In a separate release, IHS Markit stated that French final manufacturing PMI declined to 49.80 in August, from 52.40 in July. Economists had anticipated no change in the preliminary reading of 49. The reading indicated slight worsening of business situation across the country’s manufacturing industry. Fresh orders, however, increased broadly after remain sluggish in July. Input prices increased for the first time in six months.

According to IHS Markit, German final manufacturing PMI increased to a 22-month high of 52.20 in August, from 51.0 in July, but missed Consensus reading of 53. The index has been rising continuously after hitting a 11-year low in April, when Covid-19 was at its peak.

The figures indicate an improvement of business conditions across the manufacturing sector in August as fresh order continued to increase. Production growth hit the strongest level in two-and-a-half years.

Continuous growth in export sales also assisted in improving order books as a whole, with increasing sales to markets such as China and Turkey assisting in driving the quickest rise in export orders since April 2018.

Manufacturers’ purchasing activity resumed to growth, following successive decrease for the past 22 months. Purchasing costs fell as demand for raw materials remained weak. However, the rate of decrease slowed down for the third consecutive month and reached the weakest level since May 2019. Finally, manufacturers’ optimism hit the highest level since February 2018.

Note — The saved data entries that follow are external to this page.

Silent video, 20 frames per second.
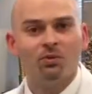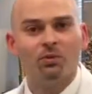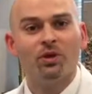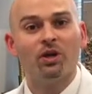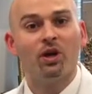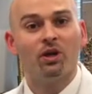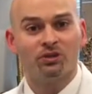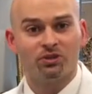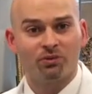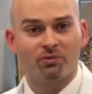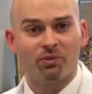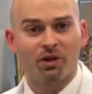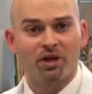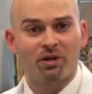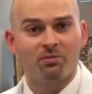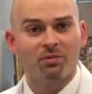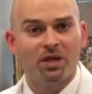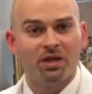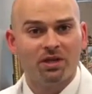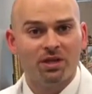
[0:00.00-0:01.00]
We also
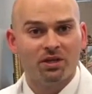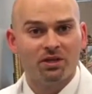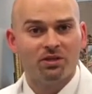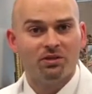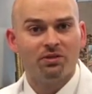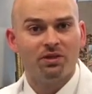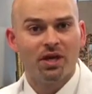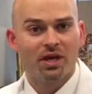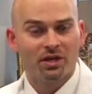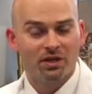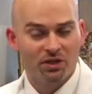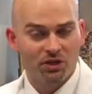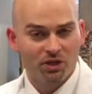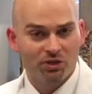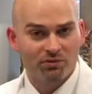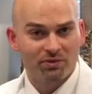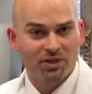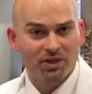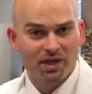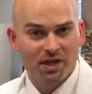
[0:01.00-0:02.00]
recommend that you get an
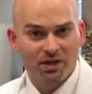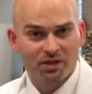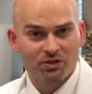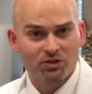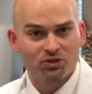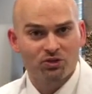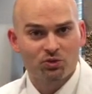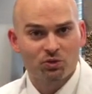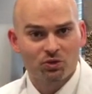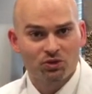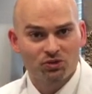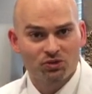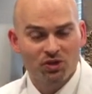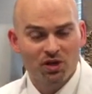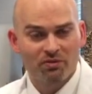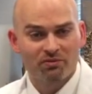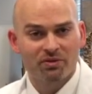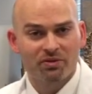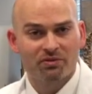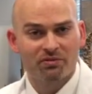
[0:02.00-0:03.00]
over-the-counter stool
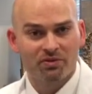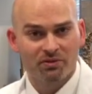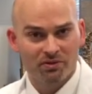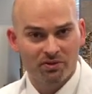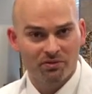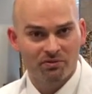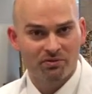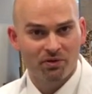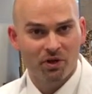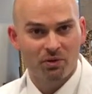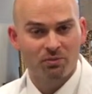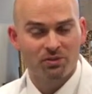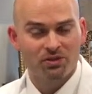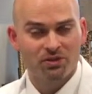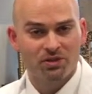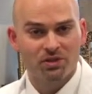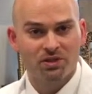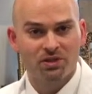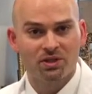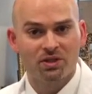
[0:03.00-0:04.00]
softener from the
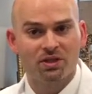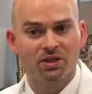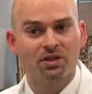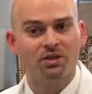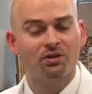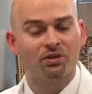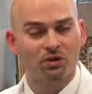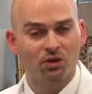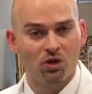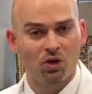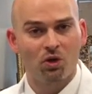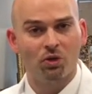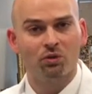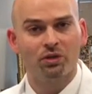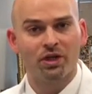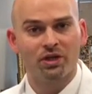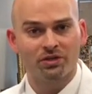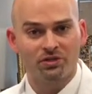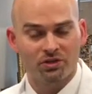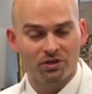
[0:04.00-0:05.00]
pharmacy, either
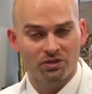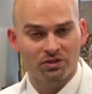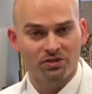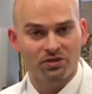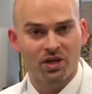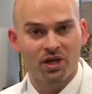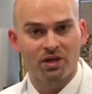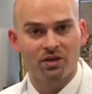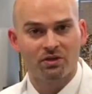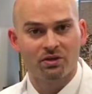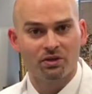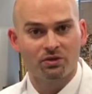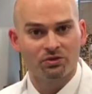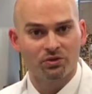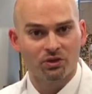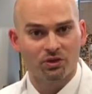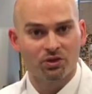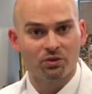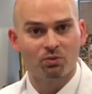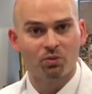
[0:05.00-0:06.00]
Colace or Centra. Those
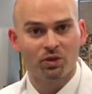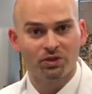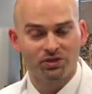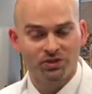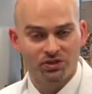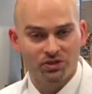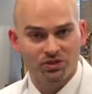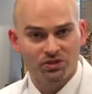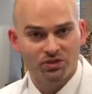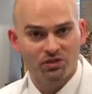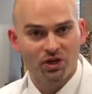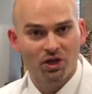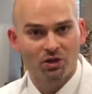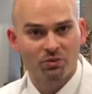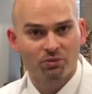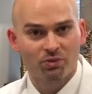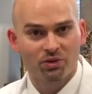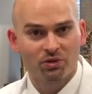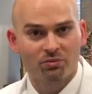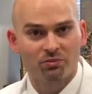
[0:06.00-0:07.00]
are good ones to
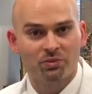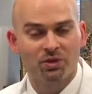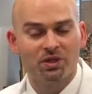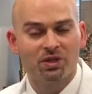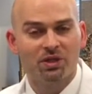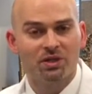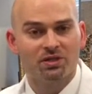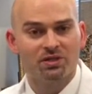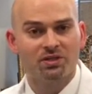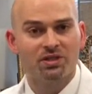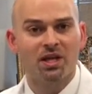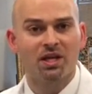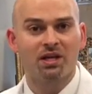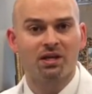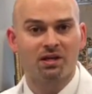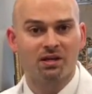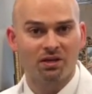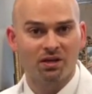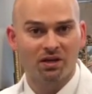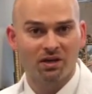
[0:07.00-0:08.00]
start with, because
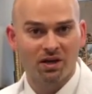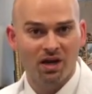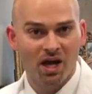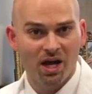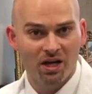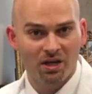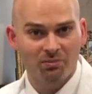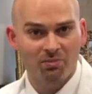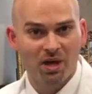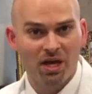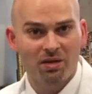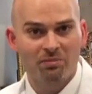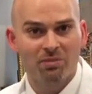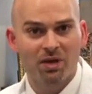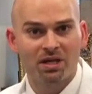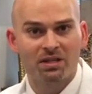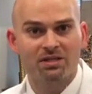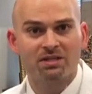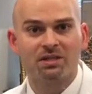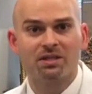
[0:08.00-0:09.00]
taking a narcotic pain
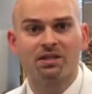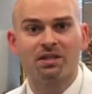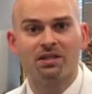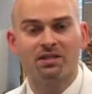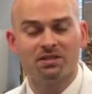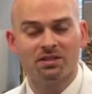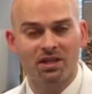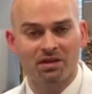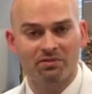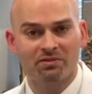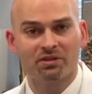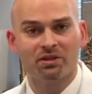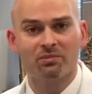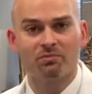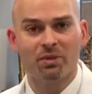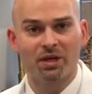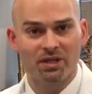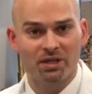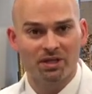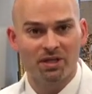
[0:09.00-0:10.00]
medicine can definitely
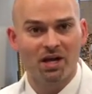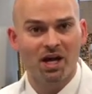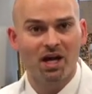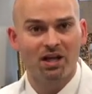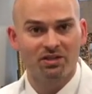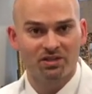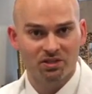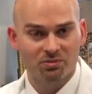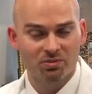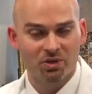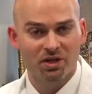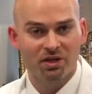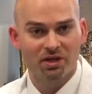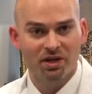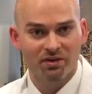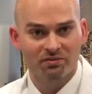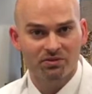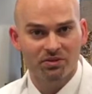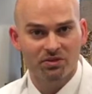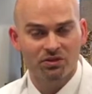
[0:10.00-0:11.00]
make you constipated
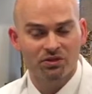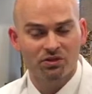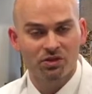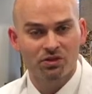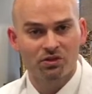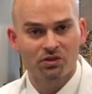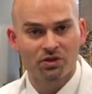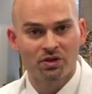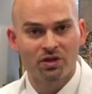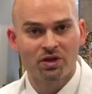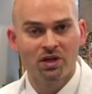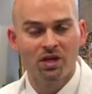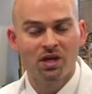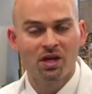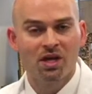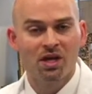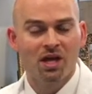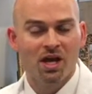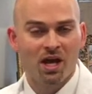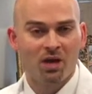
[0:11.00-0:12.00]
after surgery,
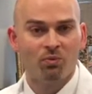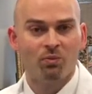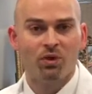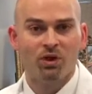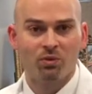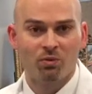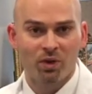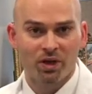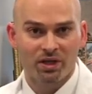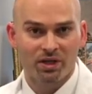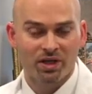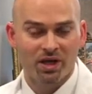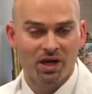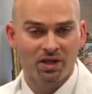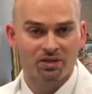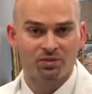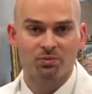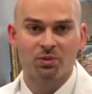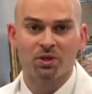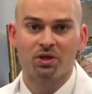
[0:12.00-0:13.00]
and we don't want you
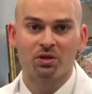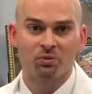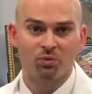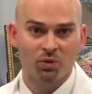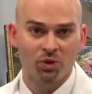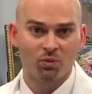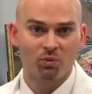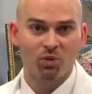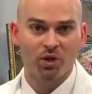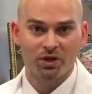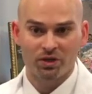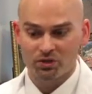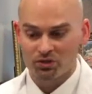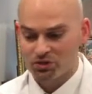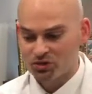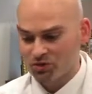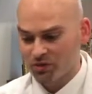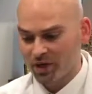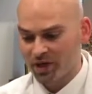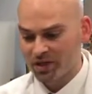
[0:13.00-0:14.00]
constipated and we don't want you
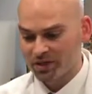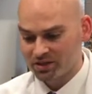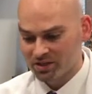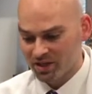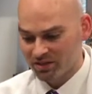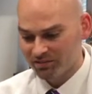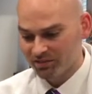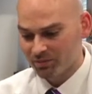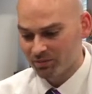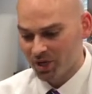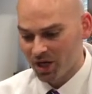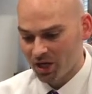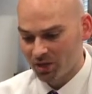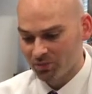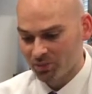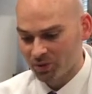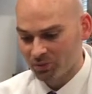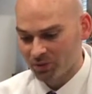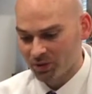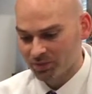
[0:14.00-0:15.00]
straining to have a bowel
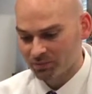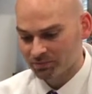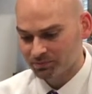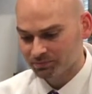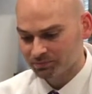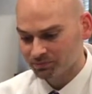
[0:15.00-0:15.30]
movement.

In Germany, data released by the Federal Employment Agency indicated that the number of unemployed individuals decreased by 9,000 in July, following a decrease of 17,000 in the earlier month and better than the 3,000 drop anticipated by economists.

Data published by the IHS Markit indicated that the Eurozone final manufacturing PMI was 51.70 in August, compared with 51.80 in the earlier month. The reported reading was in line with economists’ estimates. The headline reading remained unchanged from the flash estimate of 51.70.

According to the Italian statistical organization Istat, the country’s unemployment rate increased to 9.7% in July, from 9.3% in the earlier month and higher than the 9.1% jobless rate anticipated by economists. Interestingly, in July, after four consecutive month of decrease, employment increased. However, unemployment rate also increased due to a decline in economic activity.

The IHS Markit stated that the UK manufacturing PMI (final) increased to a 30 month high of 55.20 in August, from 53.30 in July, but a notch below the flash estimate of 55.30. Economists had anticipated no change from the flash estimates.

For the third consecutive month, the PMI has recorded a reading above 50. Manufacturing production increased at the quickest rate since May 2014, mirroring solid growth across the consumer, investment and intermediate goods sub-sectors. Manufacturing output grew at the quickest phase in six years.

Fresh orders increased, but employment remained weak as job losses continued for the seventh successive month. Employment in manufacturing sector fell at the steepest rate in 11 years, but input price inflation sped up to 20 month high.

According to the Bank of England, mortgage approvals increased to 66,300 in July, from 40,000 in the earlier month and above economists’ estimate of 55,000. Despite the increase, the reported figure remains below the level of 73,700 recorded in February.

The country’s households and businesses continued to boost sterling money (£26.3 billion) holdings in July, higher than the £16.8 billion recorded in June.

Net borrowing of households was £3.9 billion in July. Consumer credit borrowing of households rose by £1.2 billion July, following four consecutive months of net repayments. While the interest rate on fresh consumer credit borrowing rose 22 points to 4.64% in July, rates on interest-charging overdrafts grew 1.6% to 14.84%. During the reported period, corporates repaid £3.0 billion in bank loans but borrowed £3.1 billion from capital markets.